Difference between type A and type B accounts for capital gains account?


#1

I wanted to open a bank account under the Capital Gains account scheme but there are 2 plans. I want to know what is different between type A and type B accounts for capital gains account?


#2

Under the Capital Gains account Scheme you have the option to choose between two different account types. The type A- CGAS savings account is just like any other bank saving account. You will get the same rate of interest of your funds as you get for a normal bank savings account. The type B- CGAS account is like a term deposit account. Here your amount if fixed for a period of 3 years starting from the date of transfer. The interest rate fixed for such an account is similar to the rate of interest offered on a fixed deposit. At maturity a type B account can be transferred into an account A type.


#3

Hi Dhyan,

Here’s the difference between Type A and Type B accounts in case of Capital Gains Account Scheme (CAGS)

CGAS Type A – Savings Account:
A capital gains savings account is similar to a regular savings account in any bank. The applicable interest rate is also the same as that given on regular savings accounts. You will receive a passbook that has records of all transactions – deposits, interest received, withdrawals – made in the account. The amount deposited in this account will have high liquidity and can be withdrawn at any time.
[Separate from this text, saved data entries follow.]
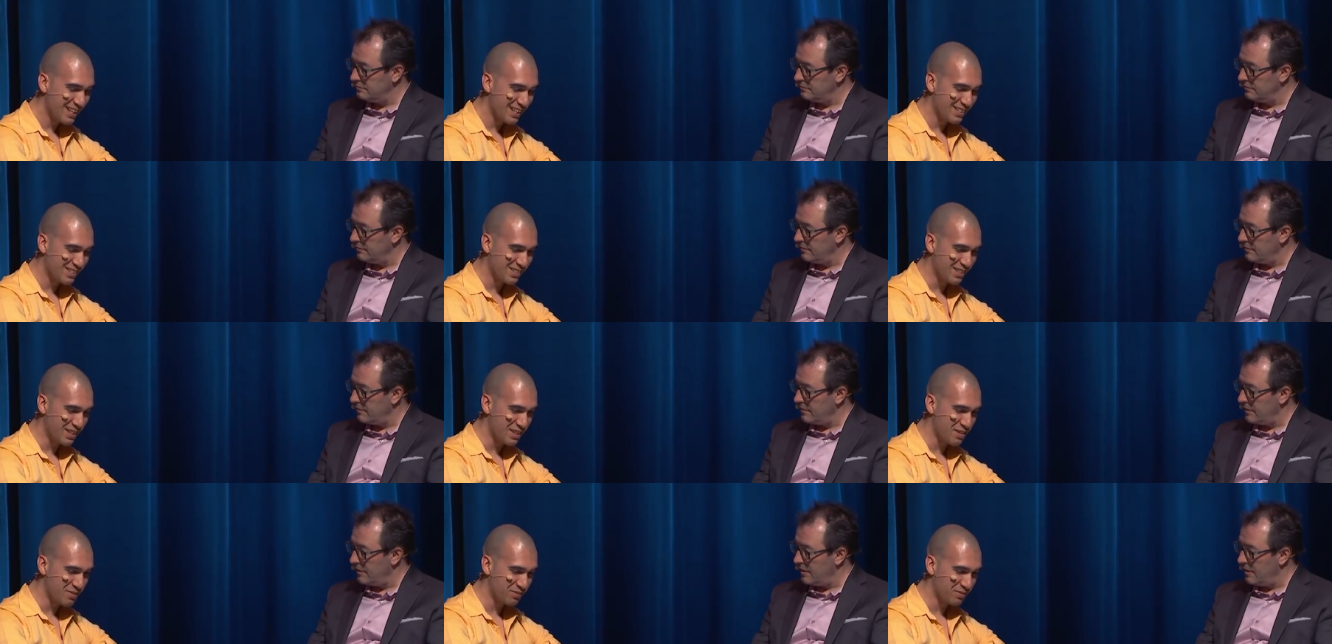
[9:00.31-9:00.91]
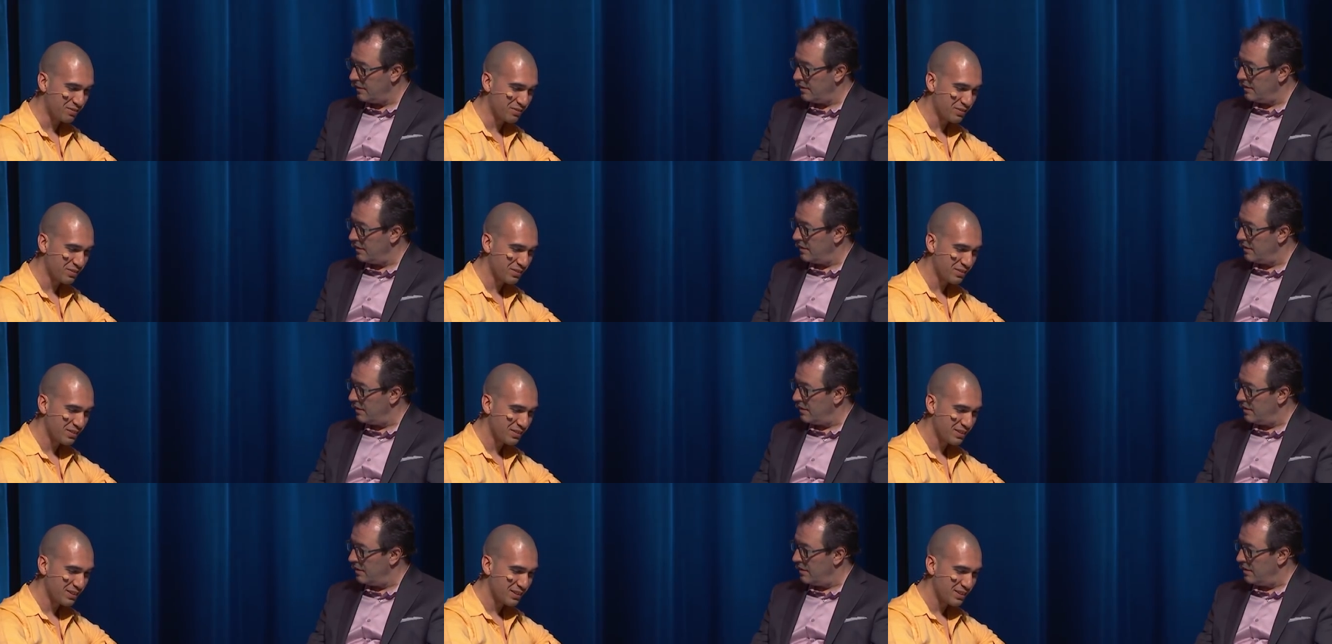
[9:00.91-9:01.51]
Speaker 1: it's um,
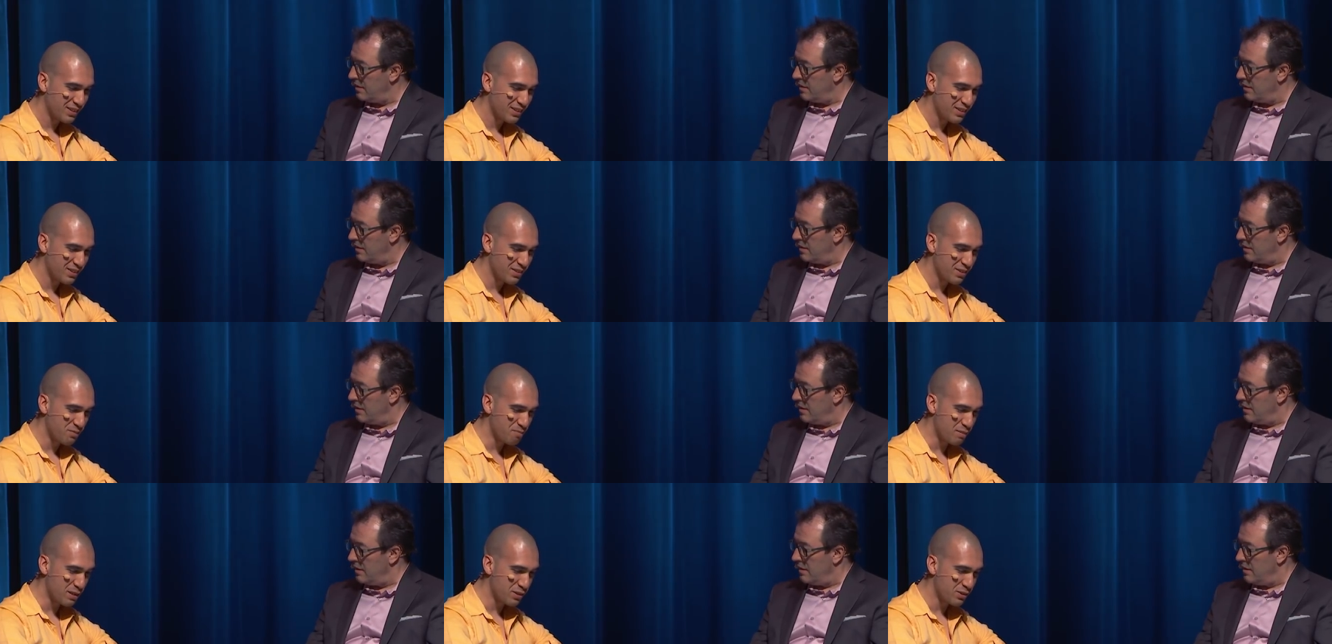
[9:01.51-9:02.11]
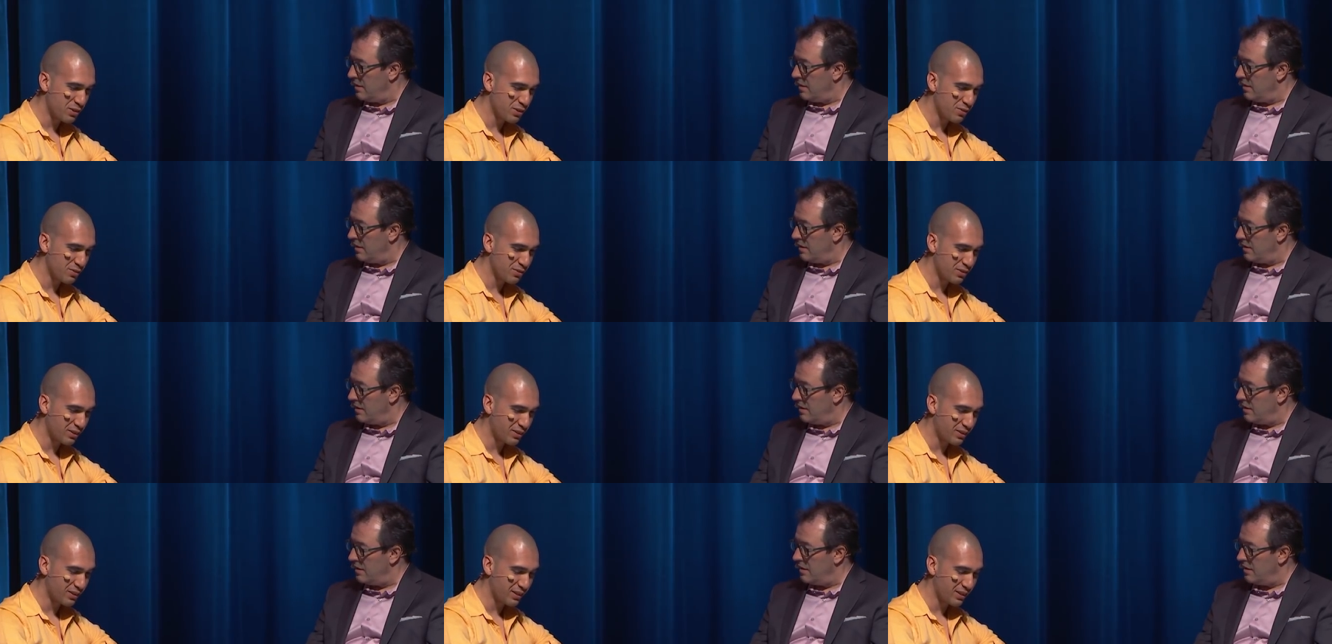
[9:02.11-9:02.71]
my shoes
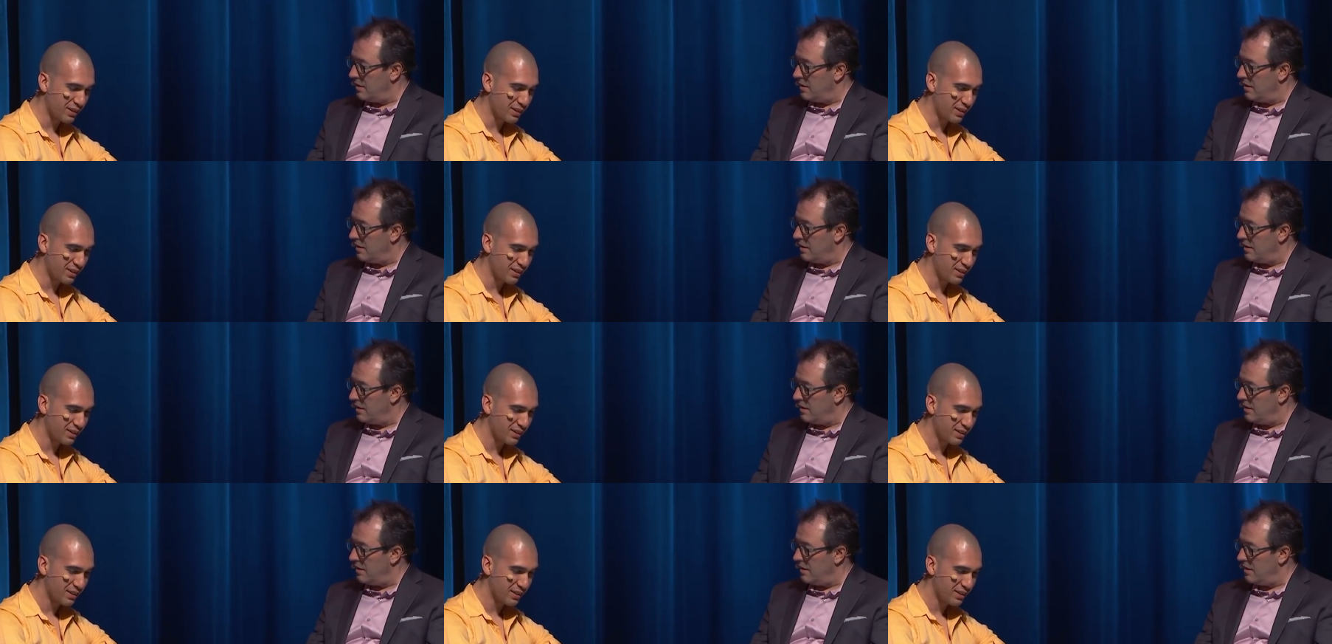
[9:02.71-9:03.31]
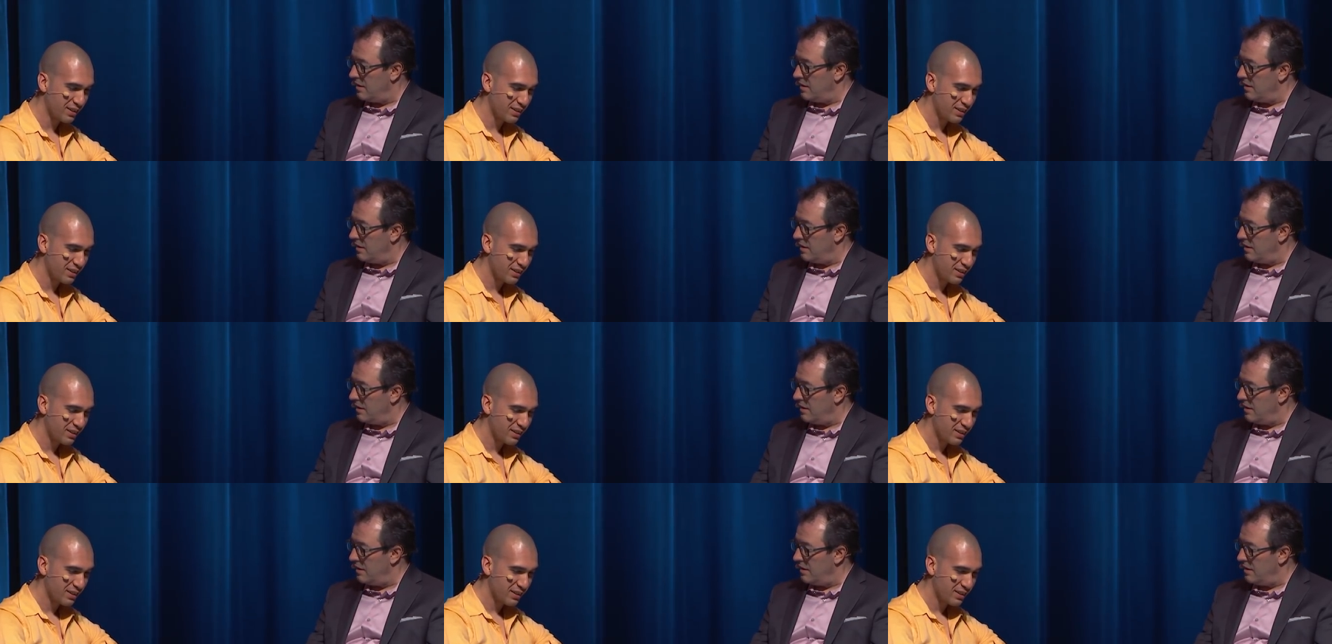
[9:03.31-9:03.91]
are uh,
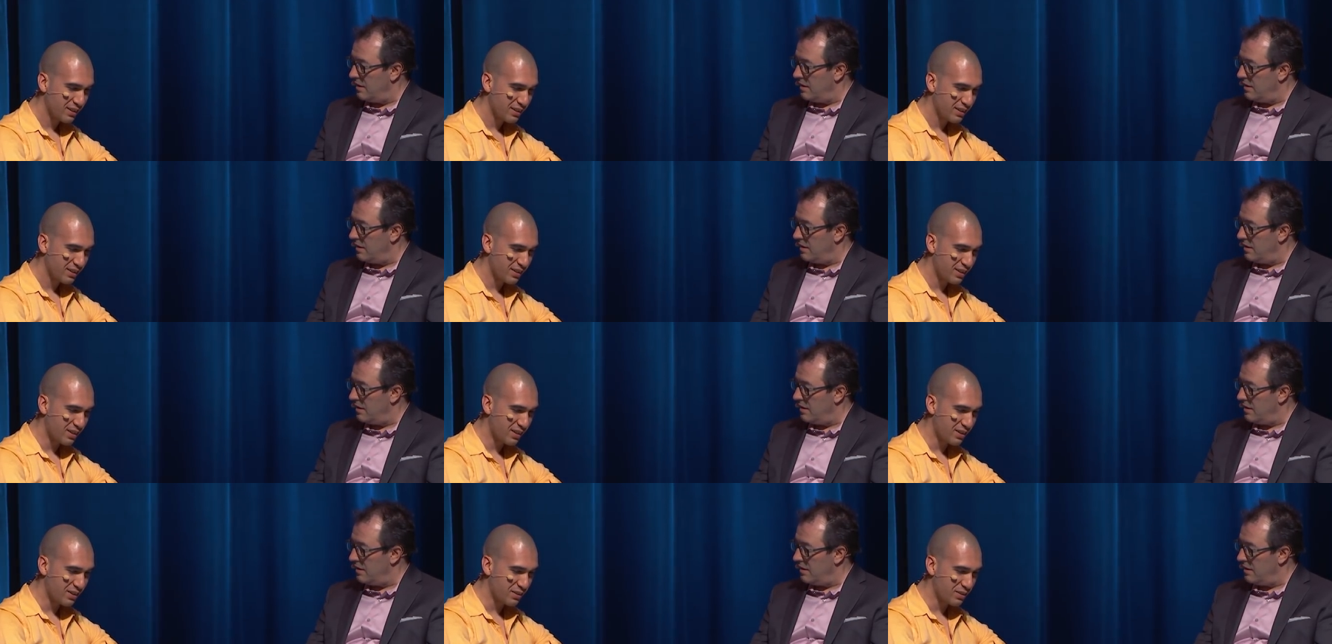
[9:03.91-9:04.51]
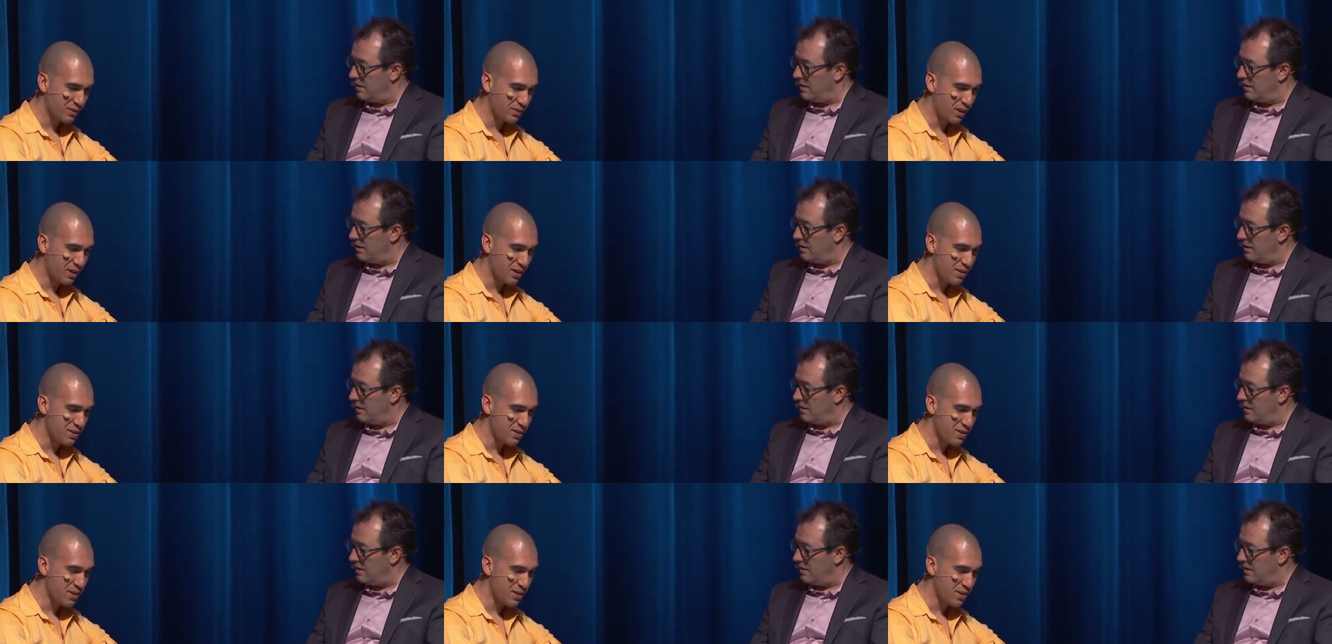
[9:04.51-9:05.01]
are on,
CGAS Type B – Term Deposit Account:
A capital gains term deposit account is similar to the fixed deposit schemes of banks. The rate of interest and terms surrounding withdrawal before maturity also remains the same as the bank’s FD scheme. So if you withdraw the amount in this account before the end of the tenure you may have to pay a premature withdrawal penalty, depending on the terms of the bank. You will receive a deposit receipt that specifies the principal deposited, date of deposit, date of maturity and the interest rate. This account also offers cumulative and non-cumulative options. In the cumulative option, the interest amount is added to the term deposit and reinvested, thereby adding to the total interest accrued. The non-cumulative scheme, on the other hand, allows you to withdraw or receive the interest at regular intervals – quarterly, half-yearly or annually.

The tenure of a Type B account is a maximum of 36 months (3 years) if you are constructing a house, and 24 months (2 years) if you plan to buy a ready house.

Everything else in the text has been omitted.